Note: It’s not good practice to store secrets like API keys in code, usually it’s better to store them in environment variables or dedicated secret vaults, also it’s not great to be writing utility tools like this in PHP… but this is a quick hack after all.

<?php

// show all errors
ini_set('display_errors', 1);
ini_set('display_startup_errors', 1);
error_reporting(E_ALL);

// grab text in the clipboard
exec('xclip -o', $clipboard);

// remove new lines, formatting into one line
$JSON_request['input']['text'] = implode("\n", $clipboard);

// testing...
//var_dump($clipboard);

$GCP_TTS_Key = '<<PASTE_GCP_API_KEY_HERE>>'

// Google Cloud TTS Configuration
$JSON_request['voice']['languageCode'] ="en-GB";
// $JSON_request['voice']['name'] ="en-GB-Standard-C"; // cheaper female
$JSON_request['voice']['name'] ="en-GB-Wavenet-F"; // better female
$JSON_request['voice']['ssmlGender'] ="FEMALE"; // let it pick?
$JSON_request['audioConfig']['audioEncoding']="MP3";
$JSON_request['audioConfig']['speakingRate']="1.1";

// Quick API Function
function googletts_json_api($key = false, $method, $URI, $data) {
	$ch = curl_init();
	
	curl_setopt($ch, CURLOPT_RETURNTRANSFER, 1);

	curl_setopt($ch, CURLOPT_CUSTOMREQUEST, $method);
	curl_setopt($ch, CURLOPT_URL, $URI.'?key='.$key);

	// (array) will be converted to html form style, or send json string for body
	curl_setopt( $ch, CURLOPT_HTTPHEADER, array('Content-Type:application/json'));
	curl_setopt($ch, CURLOPT_POSTFIELDS, $data);

	// response should be JSON formatted
	$result = curl_exec($ch);

	var_dump($result);

	// is http error code in 4**/5** error range
	$status = (string) curl_getinfo($ch, CURLINFO_HTTP_CODE);
	if( $status[0] == 4 || $status[0] == 5 ) {
		return false;	
	}
	// curl error
	elseif($result === false) {
		error_log("API ERROR: Connection failure: $URI", 0);
		return false;
	}
	else return json_decode($result, true);

	curl_close($ch);
}

// make the call...
$response = googletts_json_api($GCP_TTS_Key, 'POST', 'https://texttospeech.googleapis.com/v1/text:synthesize', json_encode($JSON_request));

// dump the audio to a temp location (temp is cleared on reboot etc)
file_put_contents('/tmp/gctts.mp3', base64_decode($response['audioContent']));

// play the audio
exec('play -q -t mp3 /tmp/gctts.mp3');

?>

Step 4. Set up a global keyboard shortcut.

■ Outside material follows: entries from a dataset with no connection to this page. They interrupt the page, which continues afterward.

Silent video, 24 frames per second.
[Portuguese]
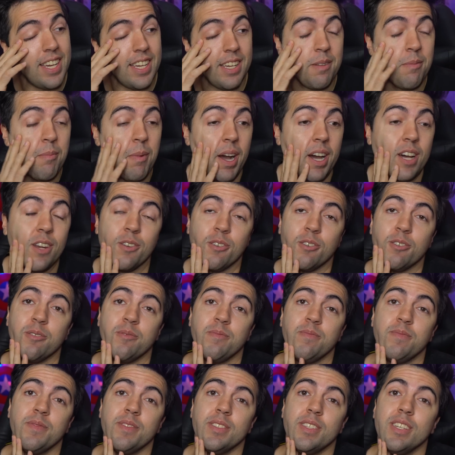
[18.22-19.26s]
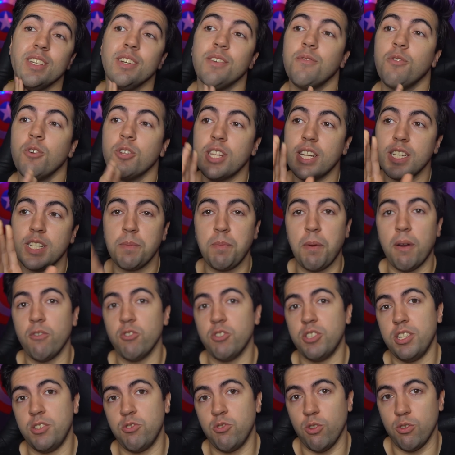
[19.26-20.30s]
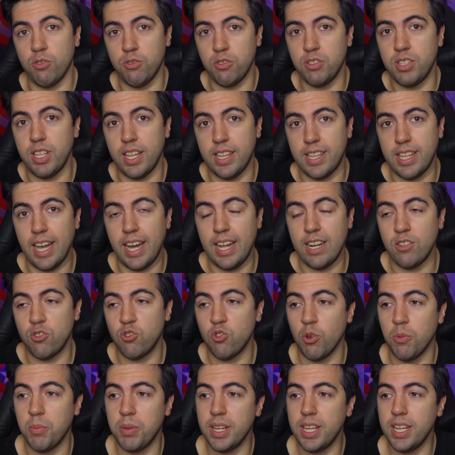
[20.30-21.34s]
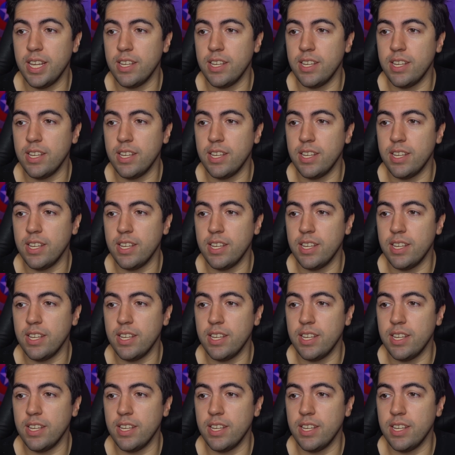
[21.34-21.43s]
E mano, vou trazer para vocês todos os detalhes sobre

Exactly how to do this will depend on your distro of Linux, and it’s Desktop environment.

On Linux Mint (using the Cinnamon DE), go to: Settings -> Keyboard -> Shortcuts -> Custom shortcuts -> Add Custom Shortcut.

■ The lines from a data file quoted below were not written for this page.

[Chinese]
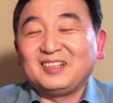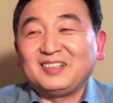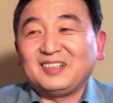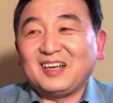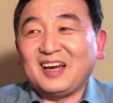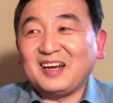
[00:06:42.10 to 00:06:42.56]

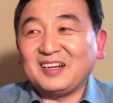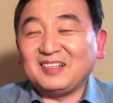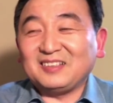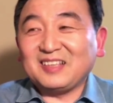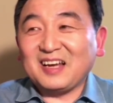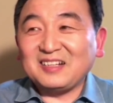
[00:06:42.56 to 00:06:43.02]
但
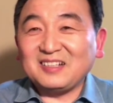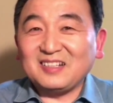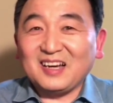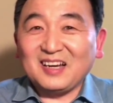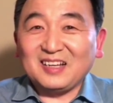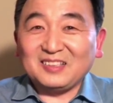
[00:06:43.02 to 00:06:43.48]
但是
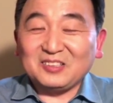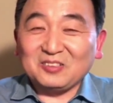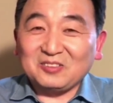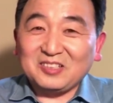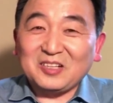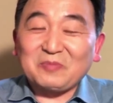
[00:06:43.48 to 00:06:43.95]
呢，
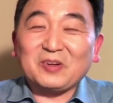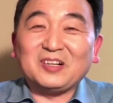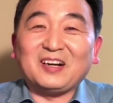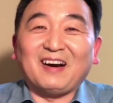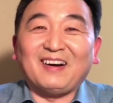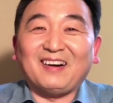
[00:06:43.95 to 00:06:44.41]
就是这么个
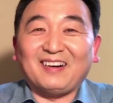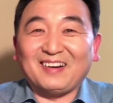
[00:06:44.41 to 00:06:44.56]
人儿，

Name the shortcut something sensible like “Speak” and enter the command to run the script php /home/<<USERNAME>>/clip-gc-tts.php (replacing <<USERNAME>> with your username).

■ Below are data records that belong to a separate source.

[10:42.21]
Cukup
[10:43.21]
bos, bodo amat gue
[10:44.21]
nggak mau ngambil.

I usually set the key-binding to “Crtl+`”.

Usage / Known Issues / Gotchas

Simply select the text that you would want to read aloud, then use the keyboard shortcut to speak it out loud, e.g. “Ctrl+`”.

  • Super hacky code, it should be written better and not have keys in code.
  • Some distros need a specific version of php-cli.
  • You cannot easily stop/pause the playback (so do it in small chunks!)
  • The Google Cloud free tier for TTS is very generous, but you may want to set up some hard blocks or billing alerts if you plan to use it a lot. I use it for hours a day without cost usually.